One of the things I like about AI is that is significantly lowers the barrier to entry if you want to try something out. The price, and one of the things that I really don’t like about AI is that you get robbed of some cognitive development. However there are times where the ends justify the means, and the first run of having your own analytics is one such place.
I did have Cloudflares analytics enabled but two things bugged me about that. One, I didn’t like that it was injected javascript. Two, it was hot garbage for what I wanted. It was the classic “red chair problem. I wanted analytics like a very basic version of Google Analytics but what I got was a paired back set of metrics orientated around contextual paint time and some path information. I could have used Google Analyics of course, but I’m already on Cloudflare and I’m mindful of 3rd party processors expansion. Trying out what was there felt like a good place to start, but ultimately it was not for me.
I went with an AI generated solution because I not that familiar with the patterns involved and I wanted a solution in place I could test. Here’s the first pass.

What is cool about this approach is that there is no JavaScript involved at all. It’s basically a plug that builds up attributes for 200 series responses from non-declared bots. For LiveViews there’s an on_mount hook but it all builds from this map:
## The IP isn't persisted and is used only to make the `visitor_hash`
%{
path: conn.request_path,
referrer_host: referrer_host(conn),
browser: ua.browser,
os: ua.os,
device_type: ua.device_type,
country: conn.assigns[:visitor_country],
visitor_hash: Analytics.visitor_hash(client_ip(conn), user_agent)
}
This is all I’m really interested in. This data gets handed off into an Oban job for persisting so that the request isn’t block. It’s pretty neat and does exactly what I want. From this data I can work out sessions (visits) and pageviews and unique visitors. I’m not after exact numbers, just ballpark stuff so I can see get some idea of where to “sail the ship”.
I deployed it and switched it on.
OMG: it’s full of crawlers.
Twenty seconds after I deployed this code I noticed the database filling up with about 320 rows. I thought it was odd, because I know for a fact this place cannot be that popular yet. On inspection it was rows and rows and this kind of thing:

I immediately thought it was going to be easy to defend against so I made some changes on Cloudflare hoping it would stop. I deleted the rows. Romantic no-brain I was. I did notice that later on in the day many of the rows had the referer host set to domains I had set redirect routes on, so I removed the redirect routes and that helped a lot.
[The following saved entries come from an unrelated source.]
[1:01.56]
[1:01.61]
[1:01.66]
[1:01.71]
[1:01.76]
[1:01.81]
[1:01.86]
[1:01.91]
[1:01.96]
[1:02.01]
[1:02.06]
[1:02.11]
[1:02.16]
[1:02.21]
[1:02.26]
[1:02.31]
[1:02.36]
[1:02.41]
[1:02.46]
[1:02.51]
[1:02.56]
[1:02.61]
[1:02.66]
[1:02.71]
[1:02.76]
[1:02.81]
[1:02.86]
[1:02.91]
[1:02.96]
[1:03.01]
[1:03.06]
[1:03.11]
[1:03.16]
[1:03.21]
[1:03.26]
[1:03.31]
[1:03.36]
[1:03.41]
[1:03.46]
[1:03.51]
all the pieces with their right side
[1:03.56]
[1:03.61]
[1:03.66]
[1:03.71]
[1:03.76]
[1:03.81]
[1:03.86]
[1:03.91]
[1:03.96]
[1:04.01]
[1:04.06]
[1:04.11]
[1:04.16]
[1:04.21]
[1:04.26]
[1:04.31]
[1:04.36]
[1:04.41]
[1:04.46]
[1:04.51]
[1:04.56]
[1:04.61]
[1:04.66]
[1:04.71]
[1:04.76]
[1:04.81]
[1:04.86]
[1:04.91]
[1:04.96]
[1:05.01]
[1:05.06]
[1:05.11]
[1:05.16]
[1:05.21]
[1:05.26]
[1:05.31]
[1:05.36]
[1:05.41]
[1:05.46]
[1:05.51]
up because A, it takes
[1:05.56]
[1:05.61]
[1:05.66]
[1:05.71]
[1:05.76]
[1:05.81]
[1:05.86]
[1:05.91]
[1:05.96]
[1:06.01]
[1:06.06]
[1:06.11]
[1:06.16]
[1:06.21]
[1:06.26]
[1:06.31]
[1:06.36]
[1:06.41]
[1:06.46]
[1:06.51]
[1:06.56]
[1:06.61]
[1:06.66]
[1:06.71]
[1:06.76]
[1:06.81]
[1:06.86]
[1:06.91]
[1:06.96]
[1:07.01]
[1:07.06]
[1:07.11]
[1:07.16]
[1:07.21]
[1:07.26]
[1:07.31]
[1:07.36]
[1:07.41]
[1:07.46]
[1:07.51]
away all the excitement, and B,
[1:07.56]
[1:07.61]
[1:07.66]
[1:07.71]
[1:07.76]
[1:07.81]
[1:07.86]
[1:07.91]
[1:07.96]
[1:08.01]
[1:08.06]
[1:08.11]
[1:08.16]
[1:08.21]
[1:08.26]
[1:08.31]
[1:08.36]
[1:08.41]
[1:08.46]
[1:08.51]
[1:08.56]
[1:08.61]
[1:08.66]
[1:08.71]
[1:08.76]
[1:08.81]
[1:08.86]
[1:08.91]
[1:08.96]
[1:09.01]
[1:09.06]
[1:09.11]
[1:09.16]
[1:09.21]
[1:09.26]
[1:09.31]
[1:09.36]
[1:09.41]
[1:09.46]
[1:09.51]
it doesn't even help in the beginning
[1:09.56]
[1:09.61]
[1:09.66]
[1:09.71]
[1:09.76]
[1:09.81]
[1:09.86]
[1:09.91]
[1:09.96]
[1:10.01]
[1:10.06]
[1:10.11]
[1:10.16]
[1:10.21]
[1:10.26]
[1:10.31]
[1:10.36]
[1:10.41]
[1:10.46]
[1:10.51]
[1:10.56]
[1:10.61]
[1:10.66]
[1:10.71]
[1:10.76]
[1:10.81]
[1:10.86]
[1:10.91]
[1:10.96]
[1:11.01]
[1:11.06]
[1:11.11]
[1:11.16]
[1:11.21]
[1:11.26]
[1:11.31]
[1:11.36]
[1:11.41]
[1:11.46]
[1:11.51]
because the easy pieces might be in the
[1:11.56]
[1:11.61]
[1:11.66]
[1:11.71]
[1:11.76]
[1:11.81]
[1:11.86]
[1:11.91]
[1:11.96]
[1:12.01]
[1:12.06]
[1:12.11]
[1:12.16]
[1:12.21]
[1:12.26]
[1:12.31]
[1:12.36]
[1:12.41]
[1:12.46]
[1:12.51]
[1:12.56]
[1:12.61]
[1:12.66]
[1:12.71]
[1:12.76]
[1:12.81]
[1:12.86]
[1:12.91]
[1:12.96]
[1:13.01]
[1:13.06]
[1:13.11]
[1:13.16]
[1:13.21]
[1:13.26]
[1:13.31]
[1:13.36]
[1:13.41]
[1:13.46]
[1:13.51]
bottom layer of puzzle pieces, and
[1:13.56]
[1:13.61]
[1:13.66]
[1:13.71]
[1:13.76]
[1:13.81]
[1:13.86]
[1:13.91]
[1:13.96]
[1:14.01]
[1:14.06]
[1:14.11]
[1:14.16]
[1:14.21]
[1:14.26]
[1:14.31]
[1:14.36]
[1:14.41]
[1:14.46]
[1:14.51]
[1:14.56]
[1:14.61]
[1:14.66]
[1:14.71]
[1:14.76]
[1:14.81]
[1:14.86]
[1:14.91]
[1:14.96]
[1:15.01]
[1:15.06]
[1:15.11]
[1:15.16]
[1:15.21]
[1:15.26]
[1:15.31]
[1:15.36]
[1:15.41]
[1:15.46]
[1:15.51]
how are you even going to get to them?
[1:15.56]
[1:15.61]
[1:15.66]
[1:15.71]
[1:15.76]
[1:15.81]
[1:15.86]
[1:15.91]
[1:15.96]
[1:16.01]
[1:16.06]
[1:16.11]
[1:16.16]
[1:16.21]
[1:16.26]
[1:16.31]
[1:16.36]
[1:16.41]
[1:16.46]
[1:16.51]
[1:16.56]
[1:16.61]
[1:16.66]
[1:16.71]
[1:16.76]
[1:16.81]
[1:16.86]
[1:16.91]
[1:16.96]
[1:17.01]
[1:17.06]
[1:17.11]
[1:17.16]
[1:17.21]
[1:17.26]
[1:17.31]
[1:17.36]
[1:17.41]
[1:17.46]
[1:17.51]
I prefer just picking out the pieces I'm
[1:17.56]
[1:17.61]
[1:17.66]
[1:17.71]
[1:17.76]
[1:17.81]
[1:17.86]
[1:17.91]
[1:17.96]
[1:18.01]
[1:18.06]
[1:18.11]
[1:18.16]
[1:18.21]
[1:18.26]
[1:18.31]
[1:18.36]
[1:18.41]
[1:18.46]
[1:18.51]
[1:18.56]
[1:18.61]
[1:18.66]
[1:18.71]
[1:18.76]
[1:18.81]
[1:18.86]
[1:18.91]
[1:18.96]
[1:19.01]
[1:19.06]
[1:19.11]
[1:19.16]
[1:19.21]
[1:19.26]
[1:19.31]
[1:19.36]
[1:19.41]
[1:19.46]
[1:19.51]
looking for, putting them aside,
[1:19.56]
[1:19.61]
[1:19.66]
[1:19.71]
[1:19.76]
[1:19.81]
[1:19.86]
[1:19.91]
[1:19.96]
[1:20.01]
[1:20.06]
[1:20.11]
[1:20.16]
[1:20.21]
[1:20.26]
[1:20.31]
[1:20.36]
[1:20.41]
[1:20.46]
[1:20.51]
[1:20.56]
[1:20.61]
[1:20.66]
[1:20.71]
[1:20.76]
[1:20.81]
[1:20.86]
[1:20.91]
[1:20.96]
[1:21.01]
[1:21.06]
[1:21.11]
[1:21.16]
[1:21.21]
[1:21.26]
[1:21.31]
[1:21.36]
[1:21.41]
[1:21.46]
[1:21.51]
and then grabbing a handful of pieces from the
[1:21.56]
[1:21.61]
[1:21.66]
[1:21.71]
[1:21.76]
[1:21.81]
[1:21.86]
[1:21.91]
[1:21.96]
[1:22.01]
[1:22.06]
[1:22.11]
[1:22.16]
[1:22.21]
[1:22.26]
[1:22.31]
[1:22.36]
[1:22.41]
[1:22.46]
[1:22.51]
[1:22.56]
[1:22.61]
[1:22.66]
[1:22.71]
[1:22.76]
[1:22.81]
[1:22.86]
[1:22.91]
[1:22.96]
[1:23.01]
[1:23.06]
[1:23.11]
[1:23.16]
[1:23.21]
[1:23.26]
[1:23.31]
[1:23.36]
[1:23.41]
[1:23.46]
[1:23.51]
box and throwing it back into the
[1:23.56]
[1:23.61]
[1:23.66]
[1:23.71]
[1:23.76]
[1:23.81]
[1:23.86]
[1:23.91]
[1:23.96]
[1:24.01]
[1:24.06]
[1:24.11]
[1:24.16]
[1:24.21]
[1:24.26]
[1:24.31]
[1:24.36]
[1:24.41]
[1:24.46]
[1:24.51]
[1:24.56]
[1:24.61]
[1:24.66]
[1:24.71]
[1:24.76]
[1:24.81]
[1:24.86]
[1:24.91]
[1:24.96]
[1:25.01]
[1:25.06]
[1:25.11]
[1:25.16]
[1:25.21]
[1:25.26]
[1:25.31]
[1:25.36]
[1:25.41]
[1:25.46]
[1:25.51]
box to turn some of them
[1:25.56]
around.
Don’t count the homepage, cache it.
Anyway, it was time to get to the actual paid work so I figured I’d let it do it’s thing for a few days. Which I did. When I opened this up to do my usual early morning personal work time stuff, I had an idea. What if I treated the homepage as “the street outside of the store”. It’s a bad internet analogy as few people land on homepages these days, it’s in-app browsers and referrers all the way down. The logic is sound though, I’m not interested in any “/” traffic at all. In fact it’s a pretty good indicator of bot traffic as I have 9,543 rows of data showing this.
Cloudflare started off as a CDN and caching is one of the things it does well, so made an amend to my homepage controller to send a suitable cache header and went over to Cloudflare to configure the cache. I don’t pay for Cloudflare and I’m basically piggybacking off their free tier so I don’t get fine tuned cache control settings. The nice targeted setting available to that would work with a Phoenix app wasn’t available for on their free plan (based cache of my header) so that made my edit moot. No big deal, I just used the less targeted but perfectly viable option of “ignore cache-control header and use this TTL”

I deployed the rule and verified in curl (note, I’ve edited out a lot of lines). The first was a miss (obviously) the second was a hit: yay.
λ curl -I https://jamiecurle.com/
HTTP/2 200
date: Mon, 29 Jun 2026 08:07:38 GMT
cache-control: public, max-age=300
cf-cache-status: MISS
λ curl -I https://jamiecurle.com/
HTTP/2 200
date: Mon, 29 Jun 2026 08:07:41 GMT
cache-control: public, max-age=300
cf-cache-status: HIT 🥳
And the raw data shows less claptrap coming though.

I’ll be keeping an eye on this query today. Hopefully the / count for today (29th June 2026) won’t go past 1200.

Does the job
This is a neat little analytics solution for me. It’s totally privacy respecting (I get zero personal data) and there’s no extra third party processor involved so it aligns nicely with privacy by design and by default. Regardless of how you feel about GDPR or data privacy legislation, “privacy by design and by default” should be the standard.
I’m going to let this run for a few months and see what it’s not giving me. But for now it does the job delightfully.
When I come to revisit it, I will rewrite it by hand and claw back that cognitive development I outsourced to the LLM.
One downside of the cache is that now I have to wait for posts to appear on my homepage! That’s no big deal though, I often end up editing posts long after they’ve gone live.